A momentous time for European golf just got even better as Martin Kaymer has followed Lee Westwood and Rory McIlroy in turning down membership on the PGA Tour next season.
The sport's newest major champion made his decision known at the Dubai World Championship, where on Sunday he hopes to be crowned the European Tour's leading money-winner this season and maybe world No. 1 as well.
Kaymer, now an honorary member of the PGA Tour along with U.S. Open champion Graeme McDowell and British Open champion Louis Oosthuizen, lives part of the year in Arizona, but even that was not enough to prompt him to play both circuits in 2011. His victory at the 2010 PGA Championship gives him a five-year PGA Tour exemption, however.
"I consider European Tour as my home -- that is where I feel comfortable," said the 25-year-old German on Tuesday in Dubai. "I think you play against the best players in the world.
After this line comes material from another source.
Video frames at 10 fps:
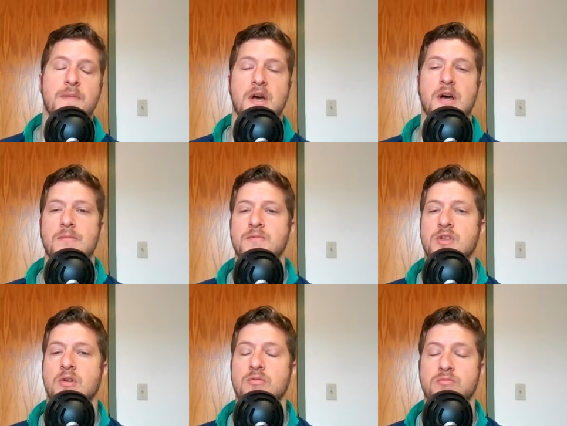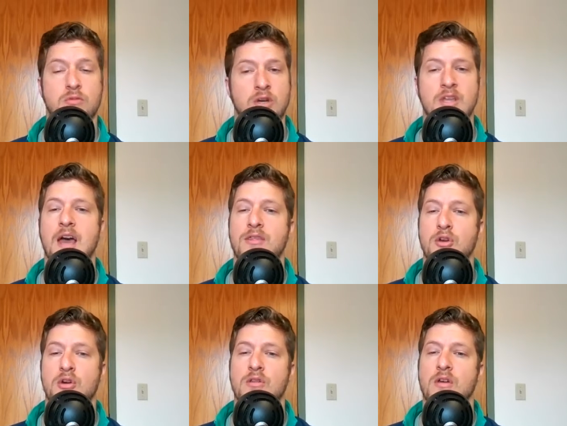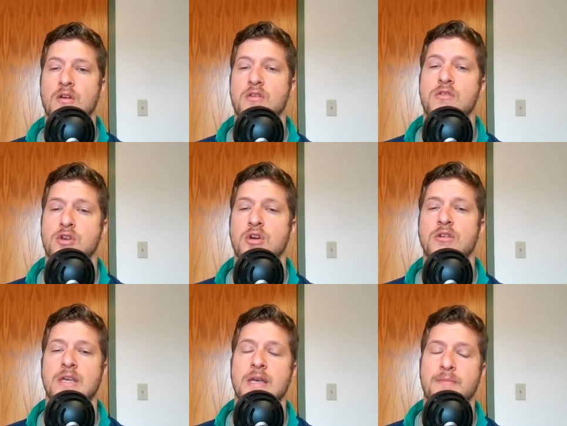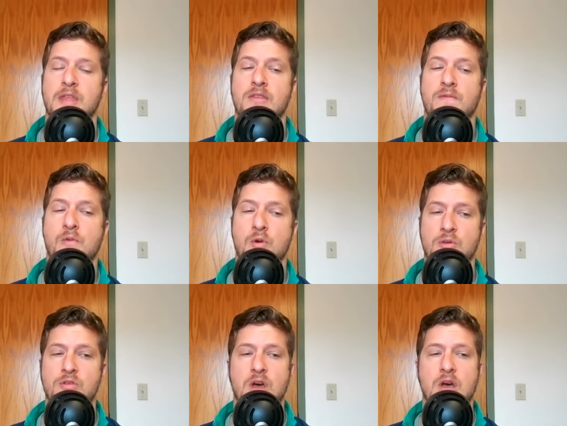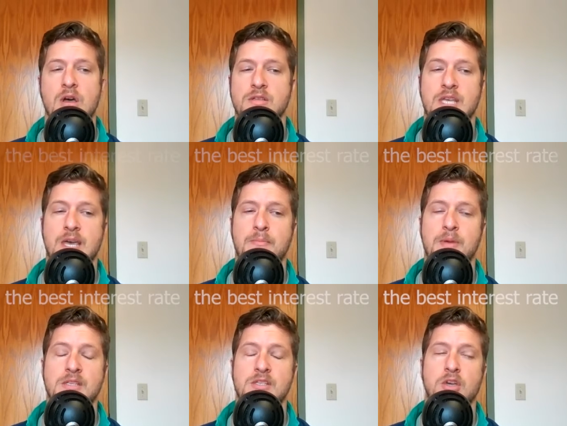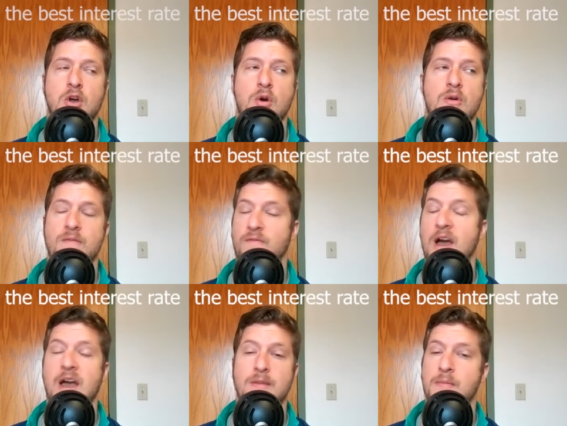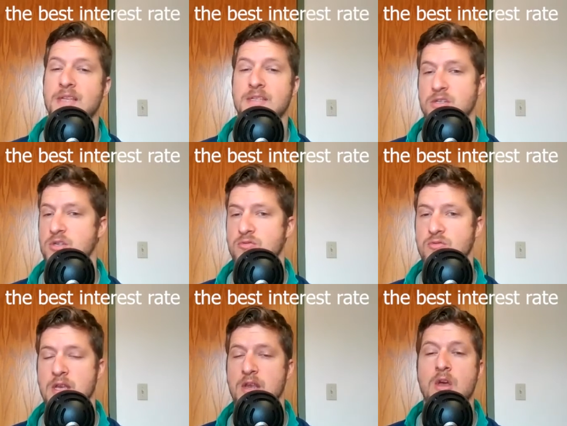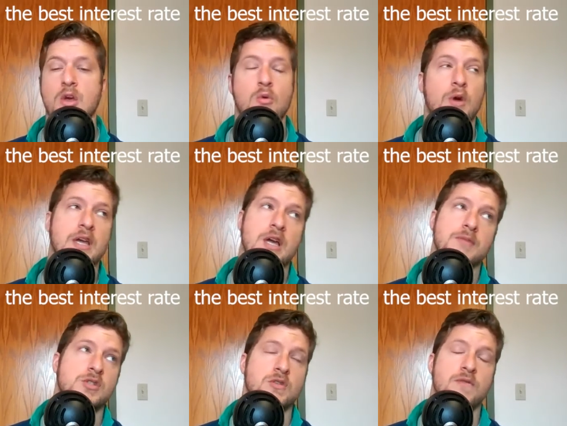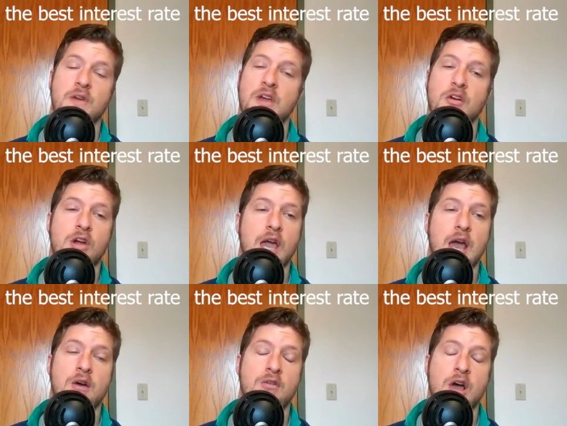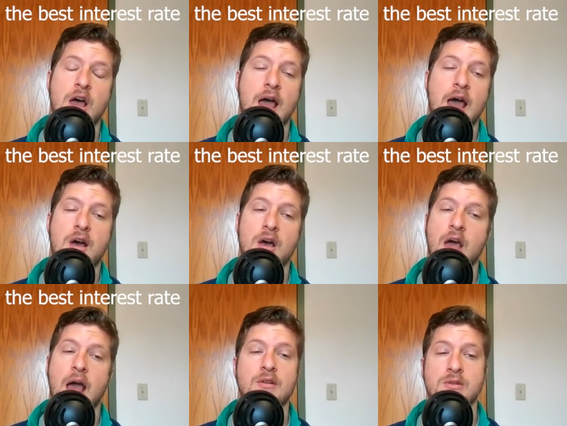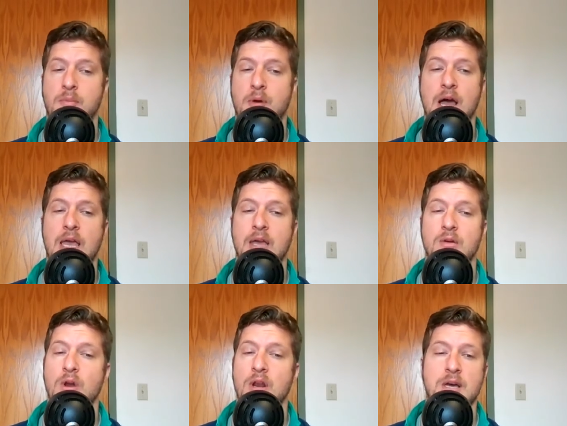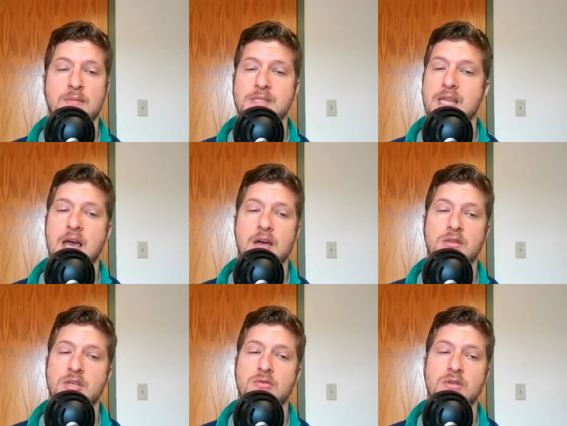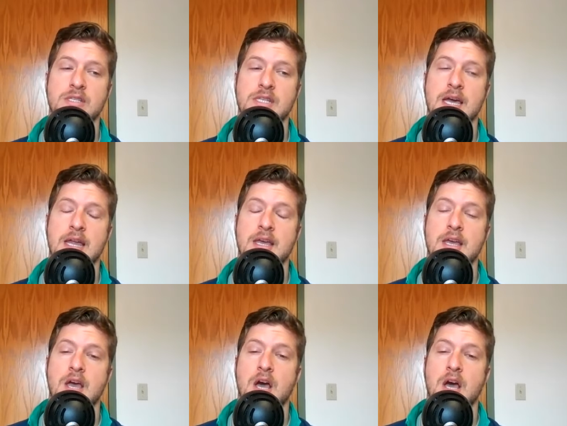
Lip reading: So look at that thirdly. And then the fourth tip is to go find the best interest rate. When it comes to figuring out house buying, what it comes down to is that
You have all of the great players here and schedule-wise it doesn't fit for me next year to play on the PGA Tour."
Asked if he had received a call from PGA Tour Commissioner Tim Finchem, Kaymer added: "Not yet. Maybe I'll get one on Monday.
"I made my decision. I sat down last week with my manager and family and had a look at the schedule,” he epxlained. “I will play probably two or three more events in America, but mainly I will play in Europe."
Westwood, who replaced Tiger Woods at the top of the rankings almost a month ago, has put family first, while McIlroy has handed in his PGA Tour membership after just one season because he was missing Europe so much.
"I would have thought they would want as many of the top world-ranked players playing in their events as possible," said Westwood, whose only trips to the United States now will be for three majors, three World Golf Championships, the Players Championship and three others.
As PGA Tour members, the trio would be required to play a minimum of 15 tournaments, though the British Open counts as one of them. Players must play 13 European Tour events (the U.S.-based majors and World Golf Championships count toward that number).
European Tour Chief Executive George O'Grady was understandably jubilant on hearing Kaymer's news.
"Naturally enough, we're delighted he's going to show us such full support,” he said. "The dates set a tough challenge for everybody on where they play and we've always said to players that you must do what's right for your development as a player.
"To be a great golfer you've got to be a great player in America as well, but you are going to go there for the three majors if you are at that level, three world championships and other ones,” he added. "Playing the European Tour gives you those opportunities. They can play anywhere in the world now."